**Instructions for the task**
Output all entries below exactly as they are given.

Saved entries
* * * *

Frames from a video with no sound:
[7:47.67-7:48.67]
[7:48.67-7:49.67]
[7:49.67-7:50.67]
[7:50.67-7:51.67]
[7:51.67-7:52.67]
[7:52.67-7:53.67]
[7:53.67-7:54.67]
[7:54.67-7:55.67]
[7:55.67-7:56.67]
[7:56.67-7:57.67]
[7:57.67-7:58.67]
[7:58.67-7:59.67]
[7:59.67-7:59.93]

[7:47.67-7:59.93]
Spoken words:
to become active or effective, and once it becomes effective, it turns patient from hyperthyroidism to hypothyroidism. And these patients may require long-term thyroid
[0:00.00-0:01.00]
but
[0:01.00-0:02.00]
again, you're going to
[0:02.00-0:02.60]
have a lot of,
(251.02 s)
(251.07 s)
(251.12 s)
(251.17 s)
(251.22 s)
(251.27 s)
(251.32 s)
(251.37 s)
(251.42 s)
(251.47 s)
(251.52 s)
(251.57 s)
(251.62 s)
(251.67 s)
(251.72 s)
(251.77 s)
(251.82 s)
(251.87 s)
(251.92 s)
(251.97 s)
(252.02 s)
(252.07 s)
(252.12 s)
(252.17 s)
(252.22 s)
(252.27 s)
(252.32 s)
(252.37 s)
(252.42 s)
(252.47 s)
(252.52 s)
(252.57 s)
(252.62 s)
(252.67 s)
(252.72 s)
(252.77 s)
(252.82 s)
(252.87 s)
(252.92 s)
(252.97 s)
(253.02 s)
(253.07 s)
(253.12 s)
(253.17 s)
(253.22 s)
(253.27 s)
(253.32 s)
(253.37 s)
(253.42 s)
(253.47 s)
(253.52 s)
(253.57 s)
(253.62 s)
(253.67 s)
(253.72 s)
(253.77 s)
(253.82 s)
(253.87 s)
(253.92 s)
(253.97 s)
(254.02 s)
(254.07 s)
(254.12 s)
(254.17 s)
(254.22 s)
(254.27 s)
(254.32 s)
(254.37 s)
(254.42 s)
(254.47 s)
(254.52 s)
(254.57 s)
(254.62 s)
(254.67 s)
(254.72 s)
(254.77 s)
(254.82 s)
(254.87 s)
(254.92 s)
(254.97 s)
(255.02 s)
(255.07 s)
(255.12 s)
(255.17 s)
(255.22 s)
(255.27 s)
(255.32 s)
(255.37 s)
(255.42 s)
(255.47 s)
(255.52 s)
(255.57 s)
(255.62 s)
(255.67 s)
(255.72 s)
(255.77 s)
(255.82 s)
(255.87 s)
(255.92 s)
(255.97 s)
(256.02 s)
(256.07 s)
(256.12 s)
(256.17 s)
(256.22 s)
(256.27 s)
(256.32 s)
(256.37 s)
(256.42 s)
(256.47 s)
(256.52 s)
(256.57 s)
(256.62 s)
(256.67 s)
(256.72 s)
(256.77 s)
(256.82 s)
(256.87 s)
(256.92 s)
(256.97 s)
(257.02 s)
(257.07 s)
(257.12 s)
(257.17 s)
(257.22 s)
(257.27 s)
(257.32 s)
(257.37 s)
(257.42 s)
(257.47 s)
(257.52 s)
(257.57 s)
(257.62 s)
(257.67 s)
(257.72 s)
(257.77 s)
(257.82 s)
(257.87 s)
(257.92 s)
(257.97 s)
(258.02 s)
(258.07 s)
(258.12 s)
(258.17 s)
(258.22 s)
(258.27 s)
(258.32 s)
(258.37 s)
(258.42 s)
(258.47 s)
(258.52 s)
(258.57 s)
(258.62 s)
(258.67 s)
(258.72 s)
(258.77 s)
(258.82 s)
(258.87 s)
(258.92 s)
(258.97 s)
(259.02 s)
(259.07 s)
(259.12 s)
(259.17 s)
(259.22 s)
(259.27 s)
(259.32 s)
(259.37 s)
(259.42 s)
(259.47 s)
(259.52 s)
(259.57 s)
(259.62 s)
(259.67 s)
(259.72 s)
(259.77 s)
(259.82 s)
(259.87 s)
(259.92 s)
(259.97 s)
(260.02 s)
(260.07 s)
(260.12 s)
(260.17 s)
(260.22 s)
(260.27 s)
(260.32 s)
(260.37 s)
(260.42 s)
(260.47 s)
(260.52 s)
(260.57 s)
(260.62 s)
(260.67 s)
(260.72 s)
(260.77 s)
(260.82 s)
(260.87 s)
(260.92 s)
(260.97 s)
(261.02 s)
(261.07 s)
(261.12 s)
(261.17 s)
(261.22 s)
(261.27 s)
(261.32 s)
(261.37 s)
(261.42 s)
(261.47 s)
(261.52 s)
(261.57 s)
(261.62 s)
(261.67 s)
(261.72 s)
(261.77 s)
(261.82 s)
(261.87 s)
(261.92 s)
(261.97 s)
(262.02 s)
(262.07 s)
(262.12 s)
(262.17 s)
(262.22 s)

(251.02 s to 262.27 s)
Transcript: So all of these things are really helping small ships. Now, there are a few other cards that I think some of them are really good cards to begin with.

* * * *

**Result**
Frames from a video with no sound:
[7:47.67-7:48.67]
[7:48.67-7:49.67]
[7:49.67-7:50.67]
[7:50.67-7:51.67]
[7:51.67-7:52.67]
[7:52.67-7:53.67]
[7:53.67-7:54.67]
[7:54.67-7:55.67]
[7:55.67-7:56.67]
[7:56.67-7:57.67]
[7:57.67-7:58.67]
[7:58.67-7:59.67]
[7:59.67-7:59.93]

[7:47.67-7:59.93]
Spoken words:
to become active or effective, and once it becomes effective, it turns patient from hyperthyroidism to hypothyroidism. And these patients may require long-term thyroid
[0:00.00-0:01.00]
but
[0:01.00-0:02.00]
again, you're going to
[0:02.00-0:02.60]
have a lot of,
(251.02 s)
(251.07 s)
(251.12 s)
(251.17 s)
(251.22 s)
(251.27 s)
(251.32 s)
(251.37 s)
(251.42 s)
(251.47 s)
(251.52 s)
(251.57 s)
(251.62 s)
(251.67 s)
(251.72 s)
(251.77 s)
(251.82 s)
(251.87 s)
(251.92 s)
(251.97 s)
(252.02 s)
(252.07 s)
(252.12 s)
(252.17 s)
(252.22 s)
(252.27 s)
(252.32 s)
(252.37 s)
(252.42 s)
(252.47 s)
(252.52 s)
(252.57 s)
(252.62 s)
(252.67 s)
(252.72 s)
(252.77 s)
(252.82 s)
(252.87 s)
(252.92 s)
(252.97 s)
(253.02 s)
(253.07 s)
(253.12 s)
(253.17 s)
(253.22 s)
(253.27 s)
(253.32 s)
(253.37 s)
(253.42 s)
(253.47 s)
(253.52 s)
(253.57 s)
(253.62 s)
(253.67 s)
(253.72 s)
(253.77 s)
(253.82 s)
(253.87 s)
(253.92 s)
(253.97 s)
(254.02 s)
(254.07 s)
(254.12 s)
(254.17 s)
(254.22 s)
(254.27 s)
(254.32 s)
(254.37 s)
(254.42 s)
(254.47 s)
(254.52 s)
(254.57 s)
(254.62 s)
(254.67 s)
(254.72 s)
(254.77 s)
(254.82 s)
(254.87 s)
(254.92 s)
(254.97 s)
(255.02 s)
(255.07 s)
(255.12 s)
(255.17 s)
(255.22 s)
(255.27 s)
(255.32 s)
(255.37 s)
(255.42 s)
(255.47 s)
(255.52 s)
(255.57 s)
(255.62 s)
(255.67 s)
(255.72 s)
(255.77 s)
(255.82 s)
(255.87 s)
(255.92 s)
(255.97 s)
(256.02 s)
(256.07 s)
(256.12 s)
(256.17 s)
(256.22 s)
(256.27 s)
(256.32 s)
(256.37 s)
(256.42 s)
(256.47 s)
(256.52 s)
(256.57 s)
(256.62 s)
(256.67 s)
(256.72 s)
(256.77 s)
(256.82 s)
(256.87 s)
(256.92 s)
(256.97 s)
(257.02 s)
(257.07 s)
(257.12 s)
(257.17 s)
(257.22 s)
(257.27 s)
(257.32 s)
(257.37 s)
(257.42 s)
(257.47 s)
(257.52 s)
(257.57 s)
(257.62 s)
(257.67 s)
(257.72 s)
(257.77 s)
(257.82 s)
(257.87 s)
(257.92 s)
(257.97 s)
(258.02 s)
(258.07 s)
(258.12 s)
(258.17 s)
(258.22 s)
(258.27 s)
(258.32 s)
(258.37 s)
(258.42 s)
(258.47 s)
(258.52 s)
(258.57 s)
(258.62 s)
(258.67 s)
(258.72 s)
(258.77 s)
(258.82 s)
(258.87 s)
(258.92 s)
(258.97 s)
(259.02 s)
(259.07 s)
(259.12 s)
(259.17 s)
(259.22 s)
(259.27 s)
(259.32 s)
(259.37 s)
(259.42 s)
(259.47 s)
(259.52 s)
(259.57 s)
(259.62 s)
(259.67 s)
(259.72 s)
(259.77 s)
(259.82 s)
(259.87 s)
(259.92 s)
(259.97 s)
(260.02 s)
(260.07 s)
(260.12 s)
(260.17 s)
(260.22 s)
(260.27 s)
(260.32 s)
(260.37 s)
(260.42 s)
(260.47 s)
(260.52 s)
(260.57 s)
(260.62 s)
(260.67 s)
(260.72 s)
(260.77 s)
(260.82 s)
(260.87 s)
(260.92 s)
(260.97 s)
(261.02 s)
(261.07 s)
(261.12 s)
(261.17 s)
(261.22 s)
(261.27 s)
(261.32 s)
(261.37 s)
(261.42 s)
(261.47 s)
(261.52 s)
(261.57 s)
(261.62 s)
(261.67 s)
(261.72 s)
(261.77 s)
(261.82 s)
(261.87 s)
(261.92 s)
(261.97 s)
(262.02 s)
(262.07 s)
(262.12 s)
(262.17 s)
(262.22 s)

(251.02 s to 262.27 s)
Transcript: So all of these things are really helping small ships. Now, there are a few other cards that I think some of them are really good cards to begin with.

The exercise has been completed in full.